Velocity Reviews - Computer Hardware Reviews

Velocity Reviews > Newsgroups > Programming > Python > Python parser that records source ranges

Reply
Thread Tools

Python parser that records source ranges

 
 
Jonathan Edwards
Guest
Posts: n/a
 
      09-29-2003
The parser library module only records source line numbers for tokens. I
need a parser that records ranges of line and character locations for
each AST node, so I can map back to the source. Does anyone know of such
a thing? Thanks

Jonathan

 
Reply With Quote
 
 
 
 
Jeff Epler
Guest
Posts: n/a
 
      09-29-2003
The tokenize module will give column information for each token, but
it produces a stream of tokens only, not an AST.

Jeff

 
Reply With Quote
 
 
 
 
logistix at cathoderaymission.net
Guest
Posts: n/a
 
      09-29-2003
Jonathan Edwards <(E-Mail Removed)> wrote in message news:<qRKdb.456249$Oz4.260848@rwcrnsc54>...
> The parser library module only records source line numbers for tokens. I
> need a parser that records ranges of line and character locations for
> each AST node, so I can map back to the source. Does anyone know of such
> a thing? Thanks
>
> Jonathan


You know there's not going to be a one-to-one relationship, right?
Most ast nodes are symbols and aren't going to match to any tokens.
Python asts also use a lot of intermediate nodes to enforce operator
precidence.

Anyway, I have some rather specialized code in PyXR that syncs tokens
to an ast. You probably won't be able to use it out of the box but it
should give you a good start:

http://www.cathoderaymission.net/~logistix/PyXR/

The source file of particular interest to you would be astToHtml.py:

http://tinyurl.com/p3cn
 
Reply With Quote
 
Jonathan Edwards
Guest
Posts: n/a
 
      10-01-2003
So the basic idea is to match up the leaves of the AST with the list of
tokens from tokenizer, which do contain location info. I had thought of
that, but was hoping there was a more informative parser out there.
Thanks.

Jonathan


logistix at cathoderaymission.net wrote:

> Jonathan Edwards <(E-Mail Removed)> wrote in message news:<qRKdb.456249$Oz4.260848@rwcrnsc54>...
>
>>The parser library module only records source line numbers for tokens.
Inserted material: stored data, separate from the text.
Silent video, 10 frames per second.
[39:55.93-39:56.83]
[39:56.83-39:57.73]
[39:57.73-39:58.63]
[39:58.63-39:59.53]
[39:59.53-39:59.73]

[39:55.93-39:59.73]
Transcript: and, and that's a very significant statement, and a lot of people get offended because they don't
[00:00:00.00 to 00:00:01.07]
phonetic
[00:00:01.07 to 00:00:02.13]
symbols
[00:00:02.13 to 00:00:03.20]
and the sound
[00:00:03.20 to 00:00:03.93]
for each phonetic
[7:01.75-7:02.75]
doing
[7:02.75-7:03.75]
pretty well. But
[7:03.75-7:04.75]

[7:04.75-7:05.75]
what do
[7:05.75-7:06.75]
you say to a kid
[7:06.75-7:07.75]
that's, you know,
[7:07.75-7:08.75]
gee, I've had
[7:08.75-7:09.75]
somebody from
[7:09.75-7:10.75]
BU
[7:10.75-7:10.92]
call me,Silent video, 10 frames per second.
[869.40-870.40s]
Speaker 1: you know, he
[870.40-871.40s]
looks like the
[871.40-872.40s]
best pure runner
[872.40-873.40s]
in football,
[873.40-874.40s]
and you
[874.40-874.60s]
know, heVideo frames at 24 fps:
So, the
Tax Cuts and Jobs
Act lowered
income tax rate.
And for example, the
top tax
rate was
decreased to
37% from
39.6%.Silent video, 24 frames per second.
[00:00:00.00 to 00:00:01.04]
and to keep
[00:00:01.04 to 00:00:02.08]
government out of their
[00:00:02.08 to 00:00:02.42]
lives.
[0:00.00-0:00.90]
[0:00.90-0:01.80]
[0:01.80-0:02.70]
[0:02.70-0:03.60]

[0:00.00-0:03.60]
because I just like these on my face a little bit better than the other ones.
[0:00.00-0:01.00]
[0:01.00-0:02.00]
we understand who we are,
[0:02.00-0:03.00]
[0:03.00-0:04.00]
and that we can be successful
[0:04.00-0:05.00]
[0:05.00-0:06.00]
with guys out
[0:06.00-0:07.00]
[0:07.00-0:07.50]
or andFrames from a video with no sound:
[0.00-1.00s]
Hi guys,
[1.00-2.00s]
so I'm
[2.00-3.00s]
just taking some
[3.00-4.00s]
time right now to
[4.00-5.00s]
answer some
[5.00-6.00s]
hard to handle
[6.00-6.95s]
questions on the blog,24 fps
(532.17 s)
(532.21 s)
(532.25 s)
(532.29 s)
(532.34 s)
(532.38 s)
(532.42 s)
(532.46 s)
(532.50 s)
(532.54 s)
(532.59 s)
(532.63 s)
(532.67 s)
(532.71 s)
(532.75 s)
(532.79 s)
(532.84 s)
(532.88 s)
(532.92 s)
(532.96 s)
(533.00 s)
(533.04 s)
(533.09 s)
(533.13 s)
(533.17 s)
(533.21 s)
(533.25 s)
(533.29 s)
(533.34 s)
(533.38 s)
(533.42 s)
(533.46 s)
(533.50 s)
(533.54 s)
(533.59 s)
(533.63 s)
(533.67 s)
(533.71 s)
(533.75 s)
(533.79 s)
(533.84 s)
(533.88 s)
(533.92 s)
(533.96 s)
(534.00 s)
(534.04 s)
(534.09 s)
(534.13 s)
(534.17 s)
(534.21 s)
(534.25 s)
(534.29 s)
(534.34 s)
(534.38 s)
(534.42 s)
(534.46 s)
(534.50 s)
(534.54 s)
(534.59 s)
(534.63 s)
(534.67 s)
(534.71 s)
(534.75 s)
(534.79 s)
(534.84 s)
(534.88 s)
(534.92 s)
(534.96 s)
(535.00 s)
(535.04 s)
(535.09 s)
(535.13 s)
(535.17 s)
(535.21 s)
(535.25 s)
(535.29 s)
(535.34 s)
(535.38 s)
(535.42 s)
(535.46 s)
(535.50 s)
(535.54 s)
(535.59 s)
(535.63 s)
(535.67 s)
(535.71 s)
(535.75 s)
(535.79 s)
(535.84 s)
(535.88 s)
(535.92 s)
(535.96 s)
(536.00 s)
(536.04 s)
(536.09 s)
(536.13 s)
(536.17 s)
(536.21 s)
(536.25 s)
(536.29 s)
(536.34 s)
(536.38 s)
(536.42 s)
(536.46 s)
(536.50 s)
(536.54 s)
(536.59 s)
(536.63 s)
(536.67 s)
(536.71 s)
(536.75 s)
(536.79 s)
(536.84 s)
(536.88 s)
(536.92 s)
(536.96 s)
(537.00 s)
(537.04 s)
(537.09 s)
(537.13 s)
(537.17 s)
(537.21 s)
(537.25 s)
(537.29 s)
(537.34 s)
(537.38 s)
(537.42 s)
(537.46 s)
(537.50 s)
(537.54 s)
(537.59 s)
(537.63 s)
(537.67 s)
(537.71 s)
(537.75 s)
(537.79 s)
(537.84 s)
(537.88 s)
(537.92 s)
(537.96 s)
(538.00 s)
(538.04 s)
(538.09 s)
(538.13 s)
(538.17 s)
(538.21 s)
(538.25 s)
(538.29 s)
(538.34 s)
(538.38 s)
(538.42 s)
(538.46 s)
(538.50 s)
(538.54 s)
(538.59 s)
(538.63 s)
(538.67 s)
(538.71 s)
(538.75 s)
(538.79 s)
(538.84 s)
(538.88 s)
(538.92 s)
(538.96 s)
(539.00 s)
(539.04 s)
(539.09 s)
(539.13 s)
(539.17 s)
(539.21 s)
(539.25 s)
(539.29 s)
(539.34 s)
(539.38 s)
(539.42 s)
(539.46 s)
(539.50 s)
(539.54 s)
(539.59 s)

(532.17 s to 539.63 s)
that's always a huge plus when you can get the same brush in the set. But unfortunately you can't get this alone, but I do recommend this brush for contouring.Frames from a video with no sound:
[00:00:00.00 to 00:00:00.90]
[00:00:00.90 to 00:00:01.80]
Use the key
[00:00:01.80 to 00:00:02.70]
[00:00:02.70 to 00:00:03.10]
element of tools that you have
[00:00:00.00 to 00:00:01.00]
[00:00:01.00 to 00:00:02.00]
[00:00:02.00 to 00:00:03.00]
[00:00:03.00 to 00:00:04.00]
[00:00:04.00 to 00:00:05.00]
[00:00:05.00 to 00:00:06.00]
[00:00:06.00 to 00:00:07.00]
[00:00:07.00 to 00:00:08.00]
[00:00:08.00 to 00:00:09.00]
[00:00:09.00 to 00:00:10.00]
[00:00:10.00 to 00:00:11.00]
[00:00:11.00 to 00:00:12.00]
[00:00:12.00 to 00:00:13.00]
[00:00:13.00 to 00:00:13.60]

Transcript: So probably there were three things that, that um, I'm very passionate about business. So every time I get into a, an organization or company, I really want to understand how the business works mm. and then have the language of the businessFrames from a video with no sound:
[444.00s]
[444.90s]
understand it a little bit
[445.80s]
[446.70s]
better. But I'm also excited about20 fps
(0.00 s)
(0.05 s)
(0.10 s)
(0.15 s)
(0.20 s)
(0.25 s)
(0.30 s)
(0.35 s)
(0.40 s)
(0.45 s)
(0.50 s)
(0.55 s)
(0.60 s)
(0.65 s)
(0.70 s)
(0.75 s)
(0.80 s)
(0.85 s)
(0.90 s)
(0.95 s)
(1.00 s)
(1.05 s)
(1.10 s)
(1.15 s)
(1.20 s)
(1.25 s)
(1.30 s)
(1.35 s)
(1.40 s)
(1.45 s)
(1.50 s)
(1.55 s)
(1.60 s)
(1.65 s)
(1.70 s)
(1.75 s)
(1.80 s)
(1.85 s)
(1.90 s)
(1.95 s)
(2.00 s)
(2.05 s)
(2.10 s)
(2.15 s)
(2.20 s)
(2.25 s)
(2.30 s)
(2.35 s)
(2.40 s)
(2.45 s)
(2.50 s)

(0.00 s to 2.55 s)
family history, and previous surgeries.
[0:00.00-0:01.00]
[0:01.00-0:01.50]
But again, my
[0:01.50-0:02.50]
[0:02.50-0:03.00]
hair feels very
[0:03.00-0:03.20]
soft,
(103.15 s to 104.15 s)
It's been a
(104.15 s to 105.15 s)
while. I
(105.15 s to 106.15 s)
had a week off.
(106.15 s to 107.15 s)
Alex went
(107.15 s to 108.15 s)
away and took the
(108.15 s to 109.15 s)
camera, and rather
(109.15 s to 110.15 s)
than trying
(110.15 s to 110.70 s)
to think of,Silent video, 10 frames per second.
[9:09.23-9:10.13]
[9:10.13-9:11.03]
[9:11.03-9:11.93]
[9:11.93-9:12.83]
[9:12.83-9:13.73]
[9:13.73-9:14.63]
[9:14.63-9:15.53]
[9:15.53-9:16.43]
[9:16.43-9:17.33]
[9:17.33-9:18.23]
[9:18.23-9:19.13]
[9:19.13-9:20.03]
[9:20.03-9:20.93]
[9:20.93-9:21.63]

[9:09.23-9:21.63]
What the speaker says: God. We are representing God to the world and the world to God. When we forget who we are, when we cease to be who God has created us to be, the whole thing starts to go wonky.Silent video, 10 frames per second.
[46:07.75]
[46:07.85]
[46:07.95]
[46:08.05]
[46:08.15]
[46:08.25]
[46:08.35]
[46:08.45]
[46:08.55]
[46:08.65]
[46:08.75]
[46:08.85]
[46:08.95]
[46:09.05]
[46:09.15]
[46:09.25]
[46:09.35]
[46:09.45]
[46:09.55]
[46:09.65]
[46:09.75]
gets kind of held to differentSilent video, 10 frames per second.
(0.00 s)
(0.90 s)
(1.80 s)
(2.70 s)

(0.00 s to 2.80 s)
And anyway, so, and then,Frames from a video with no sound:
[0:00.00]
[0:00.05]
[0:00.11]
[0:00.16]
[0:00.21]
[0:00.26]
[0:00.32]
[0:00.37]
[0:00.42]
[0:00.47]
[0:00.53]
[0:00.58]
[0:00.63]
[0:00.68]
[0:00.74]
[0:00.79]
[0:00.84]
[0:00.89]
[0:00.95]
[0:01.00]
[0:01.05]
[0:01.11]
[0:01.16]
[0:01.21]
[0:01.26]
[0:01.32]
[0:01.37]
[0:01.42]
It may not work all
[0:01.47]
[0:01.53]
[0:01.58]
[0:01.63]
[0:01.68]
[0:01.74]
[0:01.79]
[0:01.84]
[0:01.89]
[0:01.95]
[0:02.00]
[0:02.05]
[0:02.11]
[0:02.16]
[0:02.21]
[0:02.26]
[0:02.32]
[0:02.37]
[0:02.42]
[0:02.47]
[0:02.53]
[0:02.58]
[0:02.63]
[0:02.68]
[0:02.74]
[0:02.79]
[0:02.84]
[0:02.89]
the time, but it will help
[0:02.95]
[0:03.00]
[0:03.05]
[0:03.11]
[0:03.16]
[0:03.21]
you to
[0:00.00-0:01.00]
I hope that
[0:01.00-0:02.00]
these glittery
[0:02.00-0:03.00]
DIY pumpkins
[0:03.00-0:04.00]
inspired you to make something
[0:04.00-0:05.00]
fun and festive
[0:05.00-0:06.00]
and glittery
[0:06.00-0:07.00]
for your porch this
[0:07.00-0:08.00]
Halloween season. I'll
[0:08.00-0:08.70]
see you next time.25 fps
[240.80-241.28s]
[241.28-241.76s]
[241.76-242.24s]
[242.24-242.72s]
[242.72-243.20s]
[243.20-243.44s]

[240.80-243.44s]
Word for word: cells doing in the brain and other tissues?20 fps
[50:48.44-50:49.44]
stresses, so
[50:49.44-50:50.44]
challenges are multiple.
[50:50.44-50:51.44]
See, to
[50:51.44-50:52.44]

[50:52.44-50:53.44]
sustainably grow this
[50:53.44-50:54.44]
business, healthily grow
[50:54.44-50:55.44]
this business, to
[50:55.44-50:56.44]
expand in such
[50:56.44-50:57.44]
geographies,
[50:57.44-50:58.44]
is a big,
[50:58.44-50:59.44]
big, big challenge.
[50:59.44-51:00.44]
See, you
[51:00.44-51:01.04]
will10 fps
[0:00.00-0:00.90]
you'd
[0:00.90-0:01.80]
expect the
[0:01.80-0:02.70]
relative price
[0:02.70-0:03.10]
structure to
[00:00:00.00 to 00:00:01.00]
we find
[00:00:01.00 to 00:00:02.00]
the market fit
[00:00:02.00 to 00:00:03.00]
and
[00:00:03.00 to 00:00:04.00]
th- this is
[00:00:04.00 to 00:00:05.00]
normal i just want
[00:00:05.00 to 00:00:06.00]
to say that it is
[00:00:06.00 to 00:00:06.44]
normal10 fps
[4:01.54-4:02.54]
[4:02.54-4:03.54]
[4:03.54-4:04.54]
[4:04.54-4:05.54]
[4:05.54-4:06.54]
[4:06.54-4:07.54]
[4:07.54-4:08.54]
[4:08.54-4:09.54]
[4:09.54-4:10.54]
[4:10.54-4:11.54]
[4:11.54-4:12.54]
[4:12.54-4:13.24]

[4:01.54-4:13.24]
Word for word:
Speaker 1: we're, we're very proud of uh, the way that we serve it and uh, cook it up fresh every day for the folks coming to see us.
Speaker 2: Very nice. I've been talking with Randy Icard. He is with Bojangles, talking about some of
I
>>need a parser that records ranges of line and character locations for
>>each AST node, so I can map back to the source. Does anyone know of such
>>a thing? Thanks
>>
>>Jonathan

>
>
> You know there's not going to be a one-to-one relationship, right?
> Most ast nodes are symbols and aren't going to match to any tokens.
> Python asts also use a lot of intermediate nodes to enforce operator
> precidence.
>
> Anyway, I have some rather specialized code in PyXR that syncs tokens
> to an ast. You probably won't be able to use it out of the box but it
> should give you a good start:
>
> http://www.cathoderaymission.net/~logistix/PyXR/
>
> The source file of particular interest to you would be astToHtml.py:
>
> http://tinyurl.com/p3cn


 
Reply With Quote
 
logistix at cathoderaymission.net
Guest
Posts: n/a
 
      10-01-2003
Jonathan Edwards <(E-Mail Removed)> wrote in message news:<(E-Mail Removed)>...
> So the basic idea is to match up the leaves of the AST with the list of
> tokens from tokenizer, which do contain location info. I had thought of
> that, but was hoping there was a more informative parser out there.
> Thanks.
>
> Jonathan
>
>



Its really not that bad. The more I think about it, the code
reference I sent you is way overcomplicated. General pseudocode for
walking asts generated via parser.ast2tuple(parser.suite(code)) is:

def walk_node(node):
if len(node) == 2 and type(node[1]) is not tuple:
walk_token(node)
else:
return walk_symbol(node)

def walk_symbol(node):
symbol_type = node[0]
symbol_leaves = node[1:]
for leave in symbol_leaves:
walk_node(nod)

def walk_token(node):
token_type = node[0]
token_value = node[1]
 
Reply With Quote
 
Paul Paterson
Guest
Posts: n/a
 
      10-02-2003
"Jonathan Edwards" <(E-Mail Removed)> wrote in message
news:qRKdb.456249$Oz4.260848@rwcrnsc54...
> The parser library module only records source line numbers for tokens. I
> need a parser that records ranges of line and character locations for
> each AST node, so I can map back to the source. Does anyone know of such
> a thing? Thanks
>
> Jonathan
>


If I understand you correctly, then the Simpleparse parser may be just what
you are looking for:

http://simpleparse.sourceforge.net

It is very powerful but still easy to use. The AST it produces gives the
start and end points of the matching tokens. Below is an example for parsing
a statement (from a VB grammar) ... you will see each node comprises a tuple
of (token_name, start_char, end_char, [sub_node1, sub_node2, ...]).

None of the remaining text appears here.